To understand why we need to understand the special nature of containerized cargo. This is the type of stuff that is not so time sensitive or small that it can economically fly, but is of sufficient value and lightness that it can be shipped relatively cheaply and still be competitively sold at its destination. Inbound containerized cargo to the United States is often consumer goods manufactured in Asia. Outbound cargo is typically specialty products or niche materials. In Oregon, examples might be specialty cedar boards for Japanese sauna construction, pallets of Christmas trees headed to Hawaii, or a couple truckloads of Hazelnuts going to China.
Containerized cargo, because it is relatively light and of higher value, is very mobile. Outbound loads will go to the port where shipping companies can offer the fastest transit time to the final destination for the least cost, and that recipe usually means that containers end up shipping in and out where other containers already are, since competition breeds lower costs. It also means that containers tend to go to those ports that are closest to their final destinations, thus reducing transit times. This is why goods heading to Europe typically are trucked or carried by railways to Eastern ports, while goods heading to Asia typically go west to Pacific ports.
So far, you’d think, so good for Portland. Since we are a Pacific port, we’re closer to Asia. But so are all the other ports of the U.S. West Coast. This is were port competitiveness begins. Note that when Hanjin announced its pull out from Portland, the Puget Sound Business Journal treated it as good news: container traffic lost in Portland would likely relocate to Puget Sound ports. In the American shipping world, what is bad for one port is good for all the others.
To compete, each port has its unique characteristics. Portland, along with there ports of the lower Columbia River, has a geographic advantage by being at the mouth of the Columbia River Gorge, the only water-level route through the Cascade-Sierra divide. This makes these ports naturally strong for handling bulk materials, where mobility is heavily restricted by weight and a high shipping cost. According to statistics published by the Port of Portland, Portland Harbor — which includes both the Port of Portland and several private terminals along the Willamette River — is “the largest wheat export port in the United States, the largest mineral export port on the U.S. West Coast, and the 4th largest export tonnage port on the U.S. West Coast.”

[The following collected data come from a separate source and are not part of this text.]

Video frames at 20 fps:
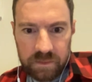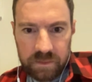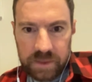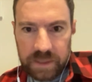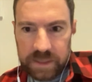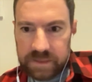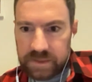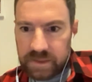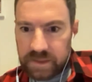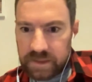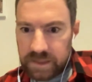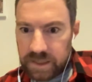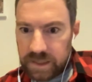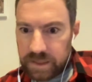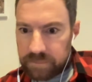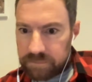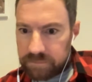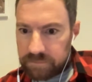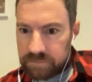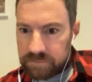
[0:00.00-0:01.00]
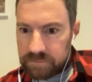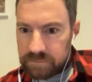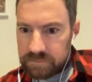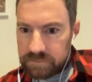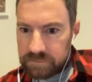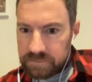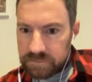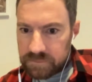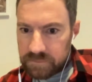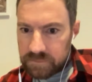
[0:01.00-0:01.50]
That's the
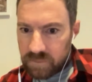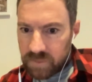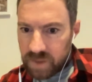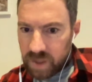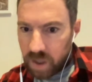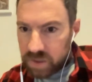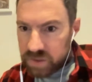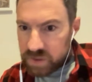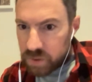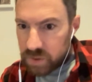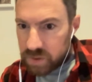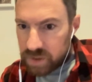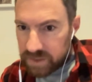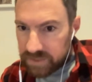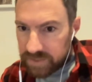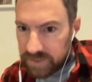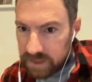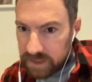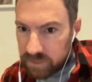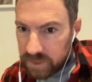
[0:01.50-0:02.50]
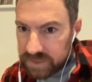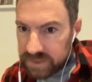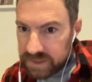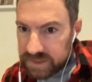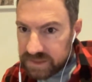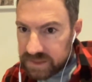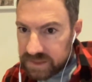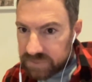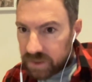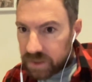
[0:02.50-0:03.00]
2 to the valley. Wait,
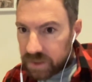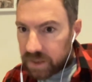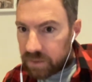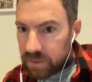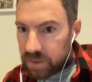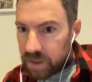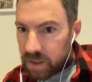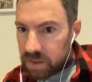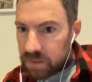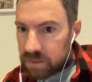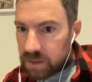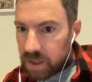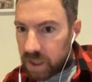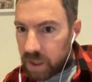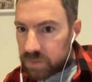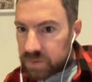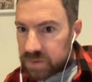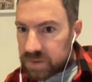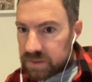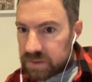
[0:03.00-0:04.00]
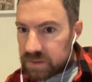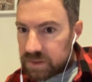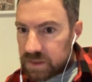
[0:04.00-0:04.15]
that's a different. No, out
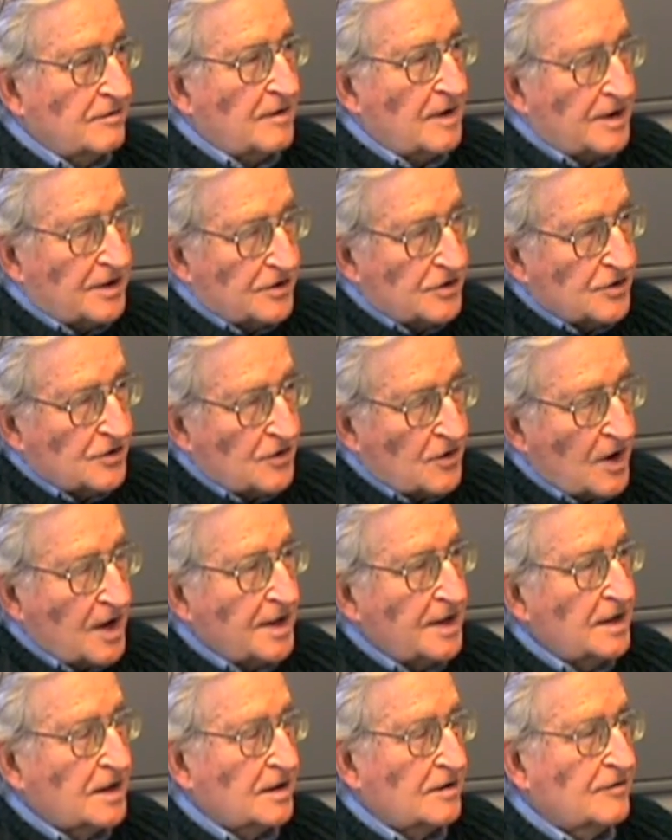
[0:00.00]
rather
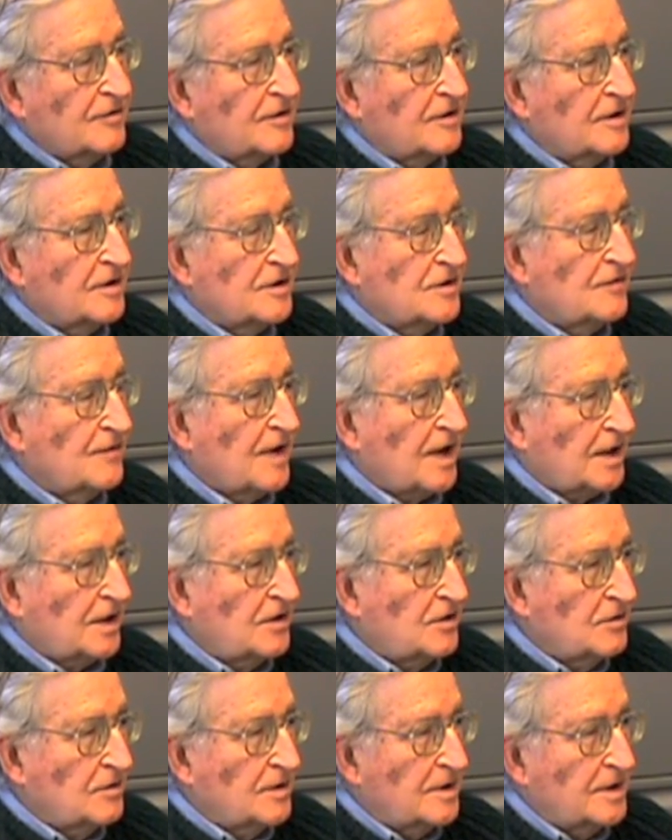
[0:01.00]
striking for its
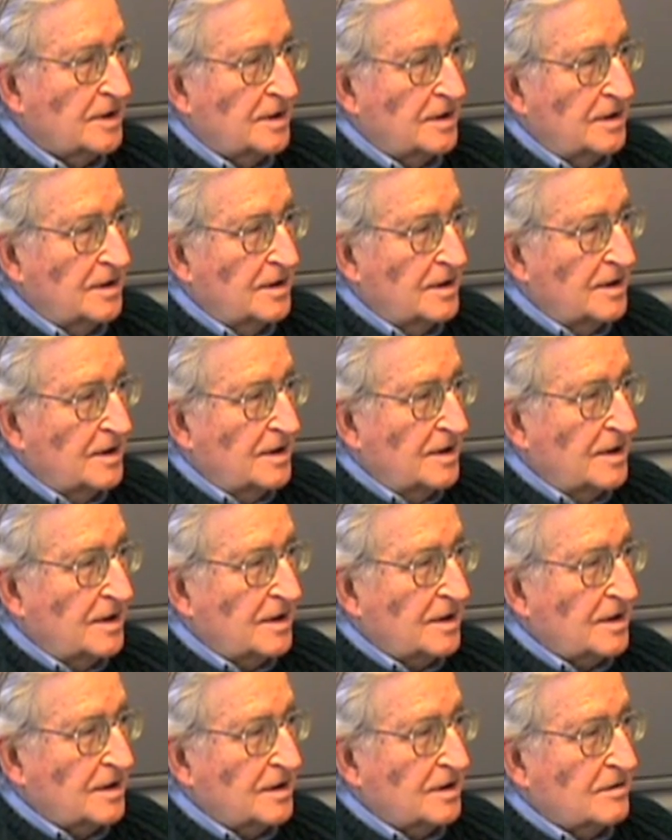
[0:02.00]
vacuity.
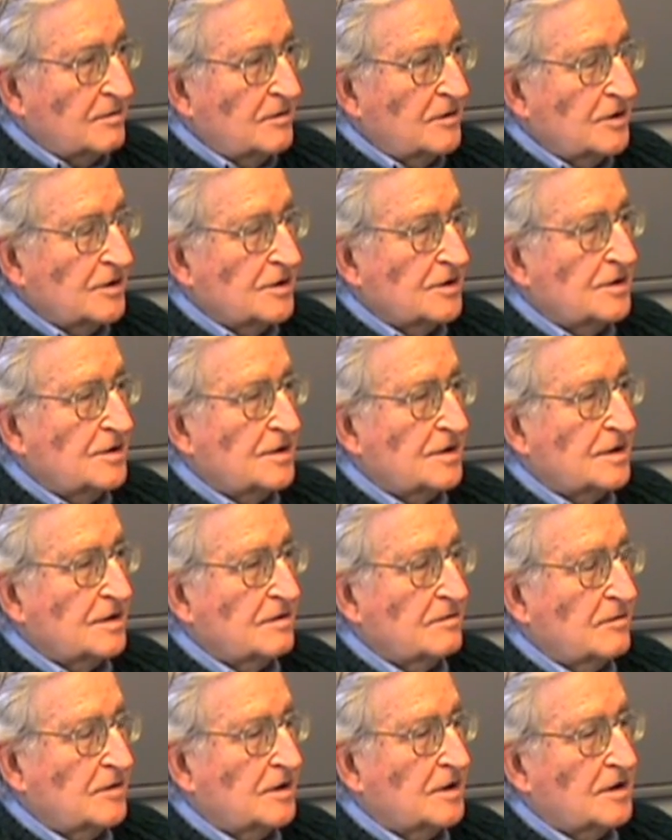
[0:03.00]
It was
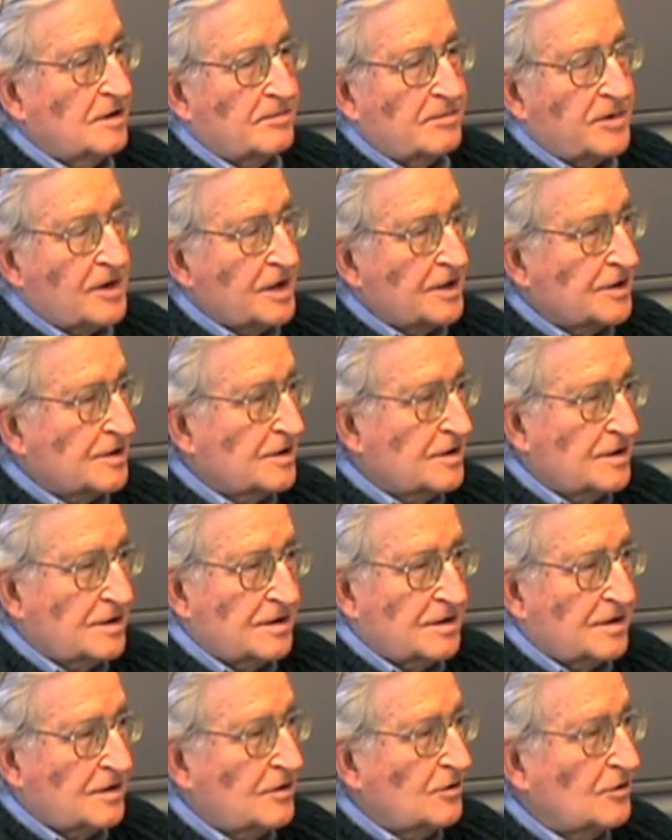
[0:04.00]
what the
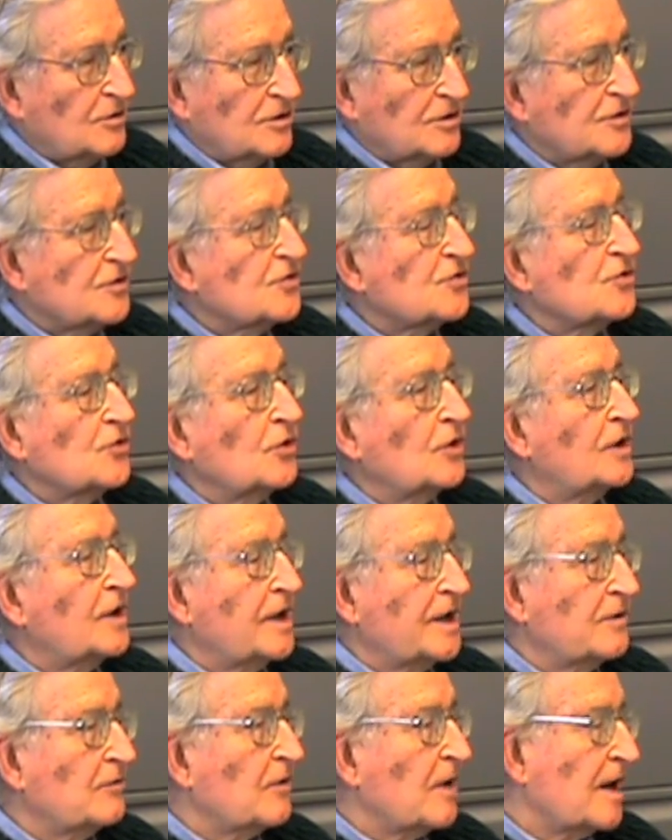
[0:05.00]
press called
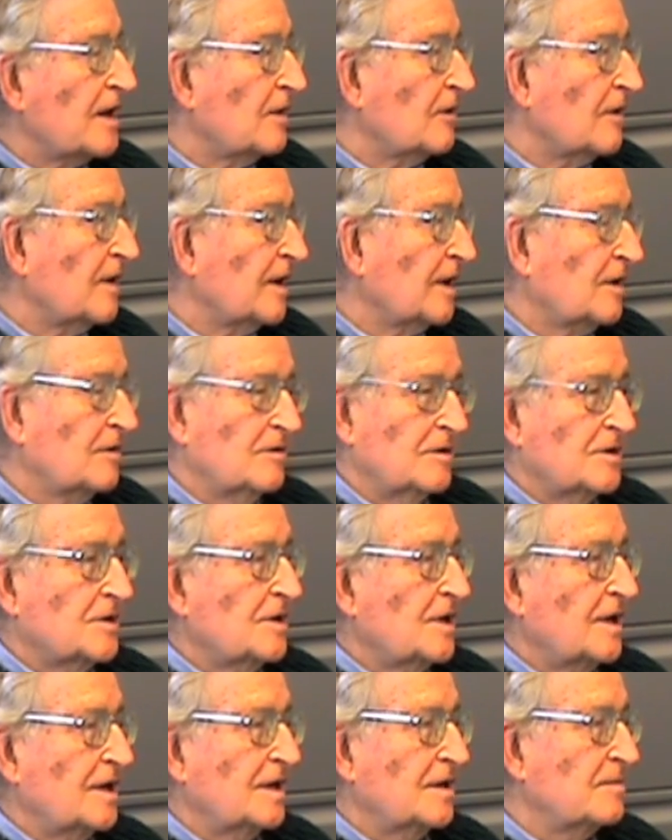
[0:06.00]
soaring rhetoric,
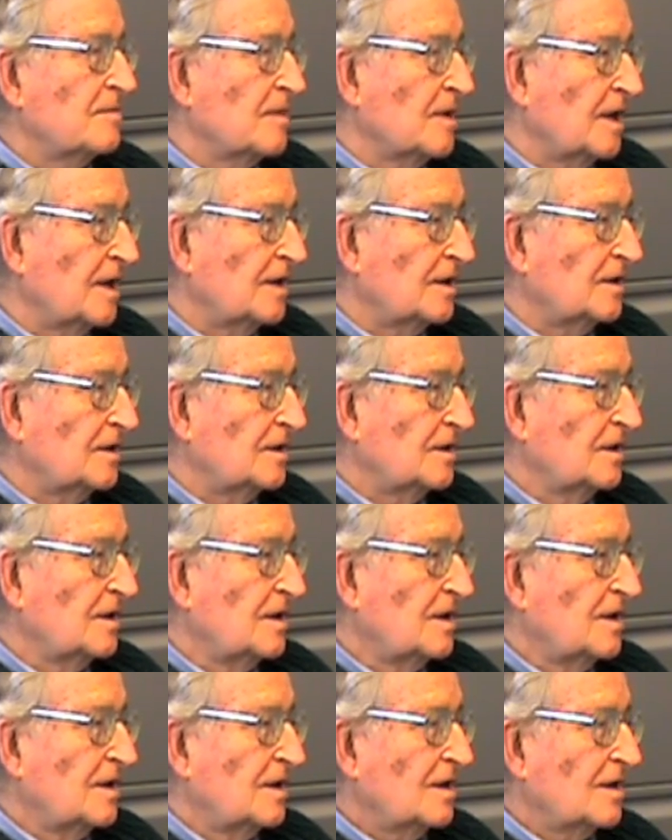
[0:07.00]
which they admired,
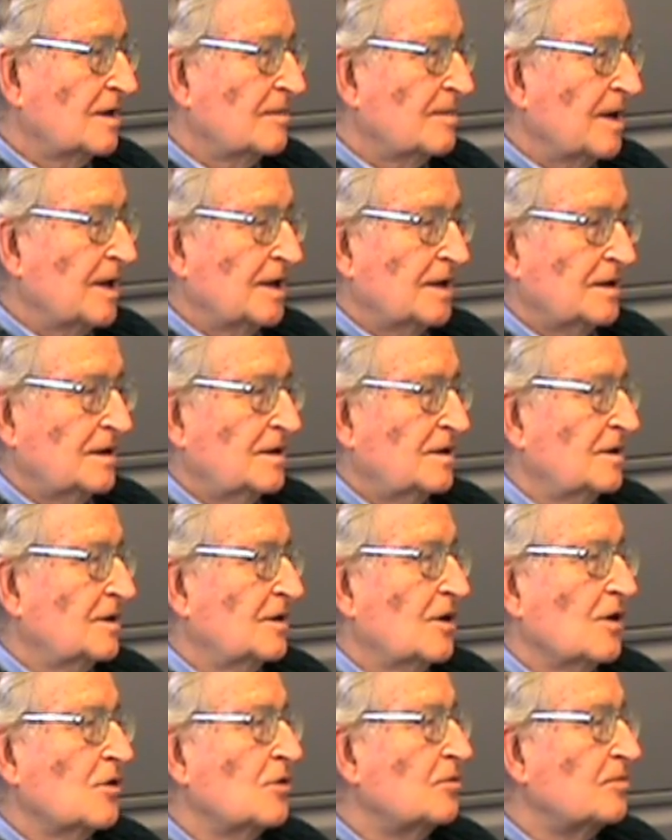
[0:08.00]
about
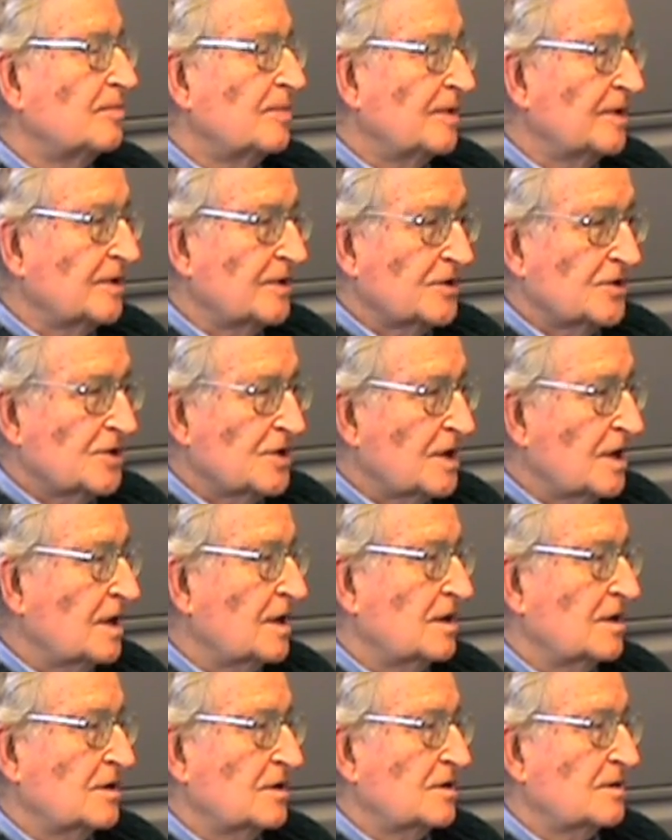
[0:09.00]
hope and
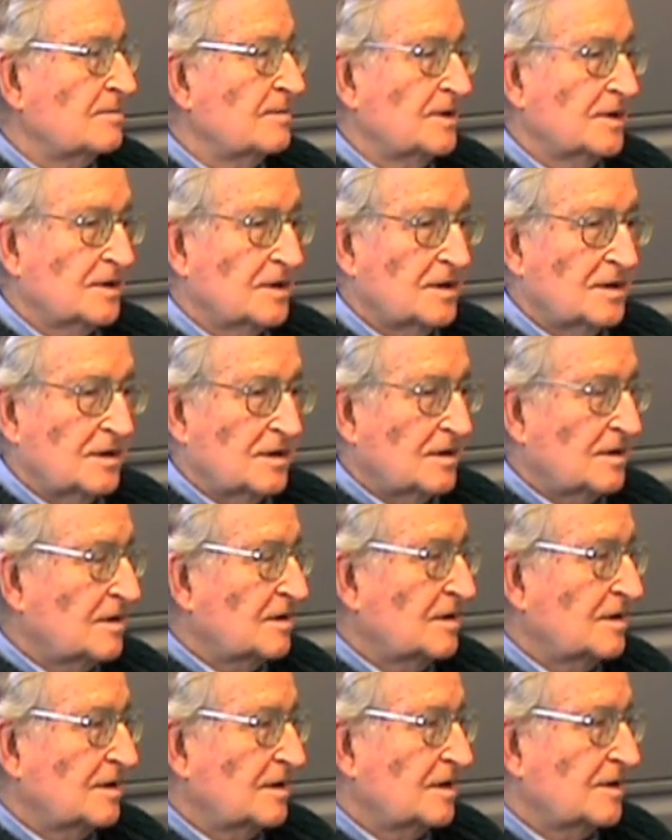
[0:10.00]
change. But
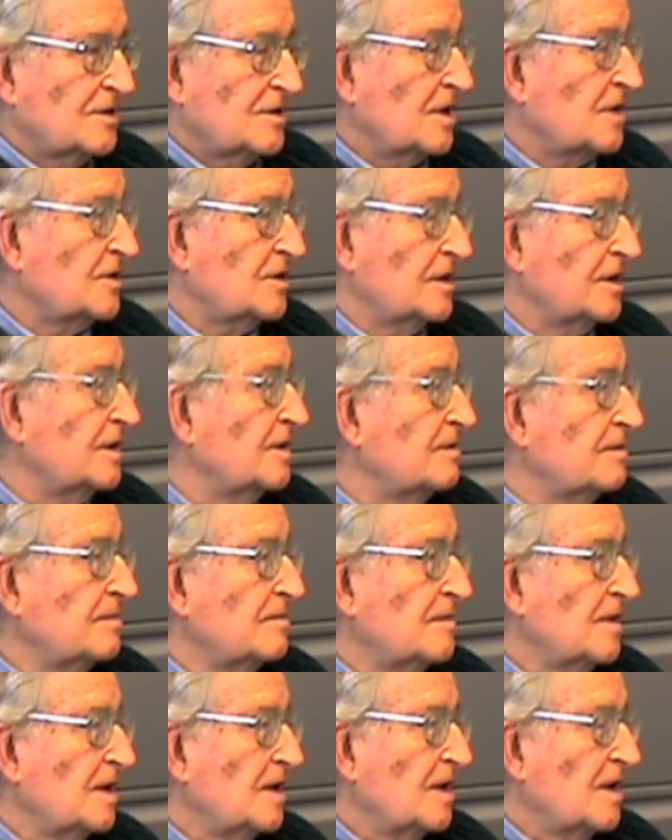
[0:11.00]
essentially, he
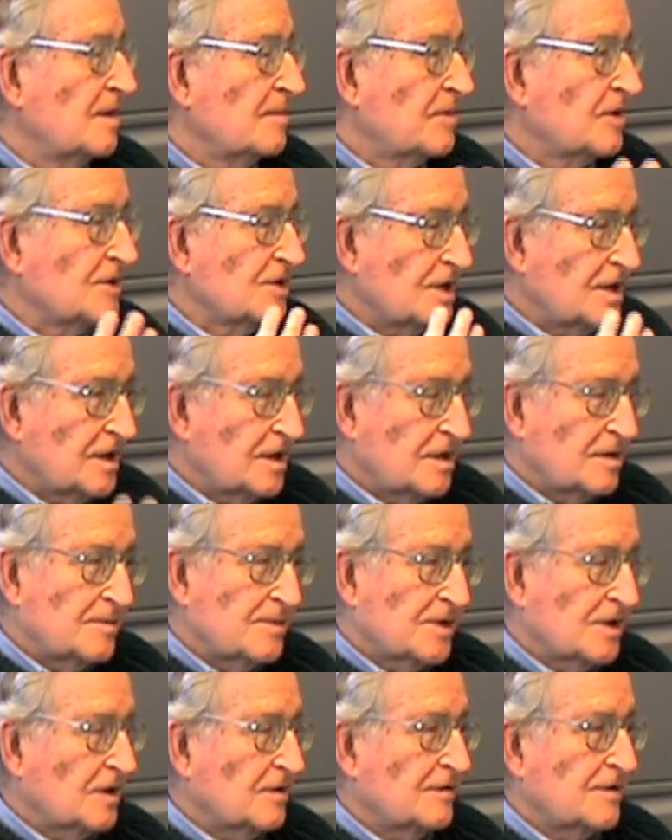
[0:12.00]
presented
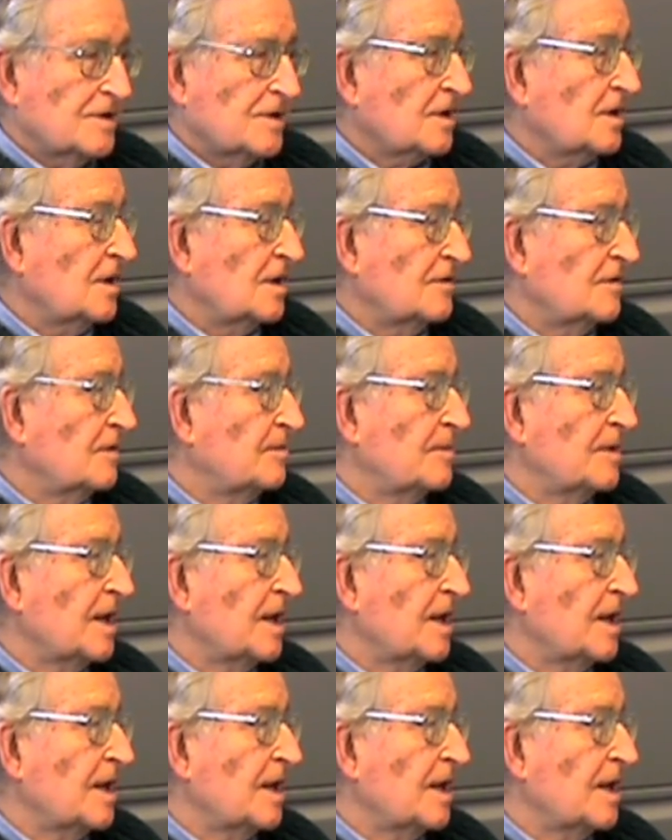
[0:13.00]
himself as a kind of a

Container traffic is, however, highly mobile. Portland is located 100 miles away from the ocean, up a river with a relatively shallow depth (43 feet) and that must be dredged, and on the other side of one of the most treacherous river bars in the world. Put another way, to serve Portland, you have to have a reason to spend the extra time, money, and risk to reach it. All that grain can’t easily or cheaply move elsewhere, but containers — especially if they trucking in anyway and are not being filled directly from Portland producers — can fairly easily and cheaply end up at other ports.
And over the last half-century, that’s exactly what has happened. Railroads, truckers, and shipping lines have all contributed to the development of major container traffic at every major port of the U.S. Pacific Coast–except for Portland. No labor agreement or policy change is going to alter this historic trend.